Avis important. Les actifs numériques présentent un risque significatif de perte en capital. Aucun rendement, résultat ou performance n’est garanti. Les informations fournies dans cette documentation sont de nature générale et technique ; elles ne constituent ni une recommandation personnalisée, ni un conseil en investissement, ni une sollicitation à l’exécution d’opérations. L’utilisation du signal sur des instruments à effet de levier (dont contrats perpétuels) peut amplifier les pertes et exposer à une liquidation ; le client est invité à s’assurer que ces instruments correspondent à sa situation et à son cadre de conformité. Selon les règles de la plateforme et les conditions de marché, les pertes peuvent être rapides et, dans certains cas, excéder le collatéral initialement alloué.

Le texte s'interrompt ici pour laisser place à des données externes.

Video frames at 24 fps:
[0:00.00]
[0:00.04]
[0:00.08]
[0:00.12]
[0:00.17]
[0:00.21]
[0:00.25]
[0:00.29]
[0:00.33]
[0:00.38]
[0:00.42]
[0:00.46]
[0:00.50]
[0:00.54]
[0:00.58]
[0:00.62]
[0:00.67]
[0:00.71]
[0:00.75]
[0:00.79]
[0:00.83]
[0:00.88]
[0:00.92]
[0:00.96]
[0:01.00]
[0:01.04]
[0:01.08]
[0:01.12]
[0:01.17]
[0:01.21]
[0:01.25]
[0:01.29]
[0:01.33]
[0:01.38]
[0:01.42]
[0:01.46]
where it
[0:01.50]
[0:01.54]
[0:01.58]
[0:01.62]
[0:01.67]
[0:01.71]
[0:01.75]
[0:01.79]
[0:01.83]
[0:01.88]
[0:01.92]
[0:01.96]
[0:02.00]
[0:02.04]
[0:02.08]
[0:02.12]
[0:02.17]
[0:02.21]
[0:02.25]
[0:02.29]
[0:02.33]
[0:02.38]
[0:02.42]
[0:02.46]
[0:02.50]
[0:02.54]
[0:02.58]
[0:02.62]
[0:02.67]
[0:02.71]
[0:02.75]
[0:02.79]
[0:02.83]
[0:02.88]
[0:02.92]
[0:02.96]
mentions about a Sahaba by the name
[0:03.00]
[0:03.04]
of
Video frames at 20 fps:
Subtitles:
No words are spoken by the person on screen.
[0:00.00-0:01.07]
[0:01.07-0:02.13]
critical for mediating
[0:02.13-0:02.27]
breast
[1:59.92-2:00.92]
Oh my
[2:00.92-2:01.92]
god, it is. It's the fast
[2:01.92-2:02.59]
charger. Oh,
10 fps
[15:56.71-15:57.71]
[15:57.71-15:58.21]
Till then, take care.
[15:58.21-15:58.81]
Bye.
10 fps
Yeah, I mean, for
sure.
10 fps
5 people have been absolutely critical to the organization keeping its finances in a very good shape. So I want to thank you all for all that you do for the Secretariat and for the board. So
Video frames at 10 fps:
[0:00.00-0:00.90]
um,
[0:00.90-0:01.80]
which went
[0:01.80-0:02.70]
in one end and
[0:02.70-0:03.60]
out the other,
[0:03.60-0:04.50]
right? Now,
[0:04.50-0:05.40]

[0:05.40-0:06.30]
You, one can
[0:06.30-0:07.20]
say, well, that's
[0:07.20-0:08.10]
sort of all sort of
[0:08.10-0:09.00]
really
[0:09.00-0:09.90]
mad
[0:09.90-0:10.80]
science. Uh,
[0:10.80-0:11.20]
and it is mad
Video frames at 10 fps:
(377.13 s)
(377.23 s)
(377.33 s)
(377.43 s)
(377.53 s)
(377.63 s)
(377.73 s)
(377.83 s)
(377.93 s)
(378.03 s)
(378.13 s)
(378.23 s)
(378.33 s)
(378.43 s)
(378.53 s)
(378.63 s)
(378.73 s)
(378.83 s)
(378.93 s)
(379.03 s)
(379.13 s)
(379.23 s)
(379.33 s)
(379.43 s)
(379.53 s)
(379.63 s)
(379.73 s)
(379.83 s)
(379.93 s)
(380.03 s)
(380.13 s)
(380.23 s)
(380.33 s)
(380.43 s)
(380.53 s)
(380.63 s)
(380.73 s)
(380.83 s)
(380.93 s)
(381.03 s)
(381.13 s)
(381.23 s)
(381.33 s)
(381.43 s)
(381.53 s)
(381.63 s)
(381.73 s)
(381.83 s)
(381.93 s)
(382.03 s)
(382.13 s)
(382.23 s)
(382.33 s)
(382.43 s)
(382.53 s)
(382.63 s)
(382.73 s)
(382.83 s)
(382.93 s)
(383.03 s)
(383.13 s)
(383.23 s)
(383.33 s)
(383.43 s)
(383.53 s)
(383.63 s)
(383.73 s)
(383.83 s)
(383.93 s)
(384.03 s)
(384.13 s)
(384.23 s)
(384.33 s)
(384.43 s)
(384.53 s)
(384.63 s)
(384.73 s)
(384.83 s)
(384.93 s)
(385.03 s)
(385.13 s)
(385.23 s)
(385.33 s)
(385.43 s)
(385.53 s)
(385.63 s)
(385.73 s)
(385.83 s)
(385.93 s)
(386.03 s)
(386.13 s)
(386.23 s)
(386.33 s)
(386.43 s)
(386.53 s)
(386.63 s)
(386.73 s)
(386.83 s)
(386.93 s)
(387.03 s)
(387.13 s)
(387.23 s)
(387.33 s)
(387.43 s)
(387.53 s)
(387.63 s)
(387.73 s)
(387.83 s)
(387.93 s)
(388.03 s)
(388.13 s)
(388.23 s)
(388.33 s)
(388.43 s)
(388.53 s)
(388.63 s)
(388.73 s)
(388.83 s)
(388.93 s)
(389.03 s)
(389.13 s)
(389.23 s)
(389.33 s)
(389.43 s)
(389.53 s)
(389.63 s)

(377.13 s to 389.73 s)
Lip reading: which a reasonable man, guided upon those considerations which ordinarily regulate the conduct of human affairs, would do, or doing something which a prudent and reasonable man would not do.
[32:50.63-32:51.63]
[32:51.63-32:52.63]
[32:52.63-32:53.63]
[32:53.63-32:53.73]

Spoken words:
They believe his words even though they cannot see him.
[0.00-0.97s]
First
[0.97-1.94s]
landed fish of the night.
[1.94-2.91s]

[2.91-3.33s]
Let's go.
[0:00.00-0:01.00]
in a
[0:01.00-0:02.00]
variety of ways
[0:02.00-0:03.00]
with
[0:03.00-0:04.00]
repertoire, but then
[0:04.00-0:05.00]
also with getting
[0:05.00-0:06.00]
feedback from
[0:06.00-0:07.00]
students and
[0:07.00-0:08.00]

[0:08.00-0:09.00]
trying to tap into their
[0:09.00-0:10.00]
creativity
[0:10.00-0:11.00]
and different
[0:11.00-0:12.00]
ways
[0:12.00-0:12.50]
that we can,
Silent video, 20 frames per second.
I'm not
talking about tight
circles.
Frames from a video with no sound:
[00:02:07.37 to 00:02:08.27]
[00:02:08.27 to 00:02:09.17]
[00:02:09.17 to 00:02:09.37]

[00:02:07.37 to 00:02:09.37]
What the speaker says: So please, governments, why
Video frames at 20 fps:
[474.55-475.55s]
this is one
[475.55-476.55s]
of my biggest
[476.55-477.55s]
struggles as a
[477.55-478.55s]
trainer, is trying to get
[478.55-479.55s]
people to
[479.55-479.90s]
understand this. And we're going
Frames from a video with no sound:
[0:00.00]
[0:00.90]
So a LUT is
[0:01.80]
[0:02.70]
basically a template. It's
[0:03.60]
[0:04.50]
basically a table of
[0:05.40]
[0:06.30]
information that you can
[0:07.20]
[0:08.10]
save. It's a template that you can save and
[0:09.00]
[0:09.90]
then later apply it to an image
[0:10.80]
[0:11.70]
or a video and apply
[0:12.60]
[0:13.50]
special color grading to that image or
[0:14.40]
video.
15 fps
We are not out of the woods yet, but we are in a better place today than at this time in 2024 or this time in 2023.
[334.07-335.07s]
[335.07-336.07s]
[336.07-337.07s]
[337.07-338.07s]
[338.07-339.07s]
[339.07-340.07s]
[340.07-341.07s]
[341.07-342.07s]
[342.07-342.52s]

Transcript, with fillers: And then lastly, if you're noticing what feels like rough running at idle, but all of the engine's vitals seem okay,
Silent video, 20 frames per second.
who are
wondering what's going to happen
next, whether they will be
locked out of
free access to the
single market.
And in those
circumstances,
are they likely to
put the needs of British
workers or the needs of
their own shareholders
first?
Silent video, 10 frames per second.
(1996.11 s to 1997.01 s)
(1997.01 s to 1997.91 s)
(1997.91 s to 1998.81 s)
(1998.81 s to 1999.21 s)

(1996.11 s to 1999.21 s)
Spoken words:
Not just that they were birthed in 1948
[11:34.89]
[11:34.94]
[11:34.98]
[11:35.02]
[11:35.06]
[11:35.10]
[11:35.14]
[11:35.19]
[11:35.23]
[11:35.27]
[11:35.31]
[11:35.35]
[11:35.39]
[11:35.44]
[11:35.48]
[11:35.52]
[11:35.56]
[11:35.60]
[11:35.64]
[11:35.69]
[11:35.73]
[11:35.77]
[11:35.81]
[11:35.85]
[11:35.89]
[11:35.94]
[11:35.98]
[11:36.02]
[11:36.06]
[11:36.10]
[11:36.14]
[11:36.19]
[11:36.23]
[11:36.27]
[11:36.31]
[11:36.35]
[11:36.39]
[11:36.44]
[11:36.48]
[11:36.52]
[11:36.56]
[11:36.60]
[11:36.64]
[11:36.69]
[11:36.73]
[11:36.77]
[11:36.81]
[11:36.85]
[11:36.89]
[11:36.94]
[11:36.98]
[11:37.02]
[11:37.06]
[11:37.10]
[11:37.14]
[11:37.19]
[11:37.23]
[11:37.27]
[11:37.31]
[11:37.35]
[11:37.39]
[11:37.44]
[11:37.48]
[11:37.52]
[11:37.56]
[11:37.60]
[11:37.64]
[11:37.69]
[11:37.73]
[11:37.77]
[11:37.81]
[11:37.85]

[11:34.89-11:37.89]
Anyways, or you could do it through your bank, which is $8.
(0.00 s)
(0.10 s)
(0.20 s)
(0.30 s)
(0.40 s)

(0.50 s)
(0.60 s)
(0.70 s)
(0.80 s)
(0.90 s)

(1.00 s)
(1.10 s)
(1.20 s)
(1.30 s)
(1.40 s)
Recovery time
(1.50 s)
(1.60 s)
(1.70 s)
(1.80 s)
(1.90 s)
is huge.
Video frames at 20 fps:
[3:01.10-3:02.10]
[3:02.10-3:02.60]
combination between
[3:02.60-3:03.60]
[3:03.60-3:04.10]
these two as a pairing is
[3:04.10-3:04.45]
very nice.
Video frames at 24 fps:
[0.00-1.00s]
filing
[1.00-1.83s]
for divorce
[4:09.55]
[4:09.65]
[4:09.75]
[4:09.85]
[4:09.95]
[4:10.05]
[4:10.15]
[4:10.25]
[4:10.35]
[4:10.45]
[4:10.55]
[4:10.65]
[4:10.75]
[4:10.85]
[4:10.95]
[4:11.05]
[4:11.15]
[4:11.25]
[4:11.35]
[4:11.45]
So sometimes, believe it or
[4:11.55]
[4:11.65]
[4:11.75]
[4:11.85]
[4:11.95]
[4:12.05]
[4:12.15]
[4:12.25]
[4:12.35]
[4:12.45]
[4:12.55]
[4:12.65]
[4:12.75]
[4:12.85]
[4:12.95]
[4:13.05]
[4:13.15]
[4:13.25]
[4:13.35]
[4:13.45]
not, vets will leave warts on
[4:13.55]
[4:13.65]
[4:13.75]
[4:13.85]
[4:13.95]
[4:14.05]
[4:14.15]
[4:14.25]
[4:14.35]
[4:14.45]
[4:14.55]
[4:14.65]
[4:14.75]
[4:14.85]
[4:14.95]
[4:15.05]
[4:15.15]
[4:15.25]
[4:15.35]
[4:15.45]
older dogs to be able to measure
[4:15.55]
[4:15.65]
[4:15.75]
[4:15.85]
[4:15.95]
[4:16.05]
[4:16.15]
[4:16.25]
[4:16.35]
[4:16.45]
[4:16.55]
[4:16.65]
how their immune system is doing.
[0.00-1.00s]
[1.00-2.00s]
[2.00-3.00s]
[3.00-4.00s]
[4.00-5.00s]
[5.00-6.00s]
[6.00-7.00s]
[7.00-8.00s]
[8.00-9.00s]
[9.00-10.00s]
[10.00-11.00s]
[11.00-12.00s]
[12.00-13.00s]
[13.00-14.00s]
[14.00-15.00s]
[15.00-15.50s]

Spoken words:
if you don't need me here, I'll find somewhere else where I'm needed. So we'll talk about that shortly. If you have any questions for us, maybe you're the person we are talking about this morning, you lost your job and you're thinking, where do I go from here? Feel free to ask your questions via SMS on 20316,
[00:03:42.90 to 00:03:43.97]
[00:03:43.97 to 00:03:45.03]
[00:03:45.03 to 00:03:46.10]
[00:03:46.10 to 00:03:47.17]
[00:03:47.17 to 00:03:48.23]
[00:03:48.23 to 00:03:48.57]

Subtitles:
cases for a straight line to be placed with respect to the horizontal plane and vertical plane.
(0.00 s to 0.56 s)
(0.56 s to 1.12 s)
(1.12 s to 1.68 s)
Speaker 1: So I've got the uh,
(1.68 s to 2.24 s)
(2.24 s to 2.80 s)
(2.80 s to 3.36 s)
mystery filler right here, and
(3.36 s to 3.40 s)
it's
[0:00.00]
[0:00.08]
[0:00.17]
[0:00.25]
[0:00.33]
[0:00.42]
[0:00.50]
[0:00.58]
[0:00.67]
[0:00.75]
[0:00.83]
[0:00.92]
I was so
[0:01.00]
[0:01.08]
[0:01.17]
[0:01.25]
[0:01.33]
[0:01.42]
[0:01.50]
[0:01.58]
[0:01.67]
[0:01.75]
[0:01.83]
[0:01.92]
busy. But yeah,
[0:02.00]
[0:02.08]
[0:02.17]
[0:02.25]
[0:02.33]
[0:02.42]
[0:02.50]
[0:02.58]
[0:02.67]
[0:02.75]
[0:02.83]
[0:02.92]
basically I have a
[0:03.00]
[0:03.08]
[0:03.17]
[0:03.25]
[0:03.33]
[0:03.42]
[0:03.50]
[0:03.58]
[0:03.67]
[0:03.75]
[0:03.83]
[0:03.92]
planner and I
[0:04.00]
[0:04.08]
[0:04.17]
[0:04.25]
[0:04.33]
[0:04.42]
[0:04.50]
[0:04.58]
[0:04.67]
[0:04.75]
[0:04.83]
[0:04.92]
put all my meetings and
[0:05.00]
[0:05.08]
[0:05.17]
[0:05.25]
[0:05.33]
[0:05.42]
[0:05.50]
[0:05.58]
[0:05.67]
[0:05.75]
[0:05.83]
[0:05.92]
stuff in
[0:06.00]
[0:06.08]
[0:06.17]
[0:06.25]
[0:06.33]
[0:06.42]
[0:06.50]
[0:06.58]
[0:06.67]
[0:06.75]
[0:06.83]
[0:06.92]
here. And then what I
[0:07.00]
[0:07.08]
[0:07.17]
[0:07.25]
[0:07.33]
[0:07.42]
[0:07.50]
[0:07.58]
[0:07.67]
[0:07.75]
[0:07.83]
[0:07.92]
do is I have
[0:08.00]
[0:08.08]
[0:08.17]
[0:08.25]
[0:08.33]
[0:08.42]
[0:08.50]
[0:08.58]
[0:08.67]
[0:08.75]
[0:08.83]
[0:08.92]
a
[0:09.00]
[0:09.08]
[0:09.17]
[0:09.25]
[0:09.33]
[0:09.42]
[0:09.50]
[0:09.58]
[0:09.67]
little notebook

Non-reliance. Ce document ne saurait être interprété comme une documentation contractuelle, une garantie d’exécution, ni un engagement de disponibilité. Le client ne saurait s’y fier comme substitut à ses propres diligences, contrôles internes ou à un avis professionnel indépendant. Il est expressément recommandé de solliciter ses propres conseils juridiques, fiscaux et réglementaires avant toute utilisation du service.

Responsabilités. Le client demeure seul responsable de l’interprétation du signal, de la décision, des contrôles, de l’exécution, de la conservation des actifs, ainsi que du respect de la réglementation applicable et des conditions d’utilisation des plateformes d’échange. HilmarCorp ne reçoit ni ne stocke de clés d’accès aux plateformes, n’accède à aucun compte de trading et n’exécute pas d’ordres.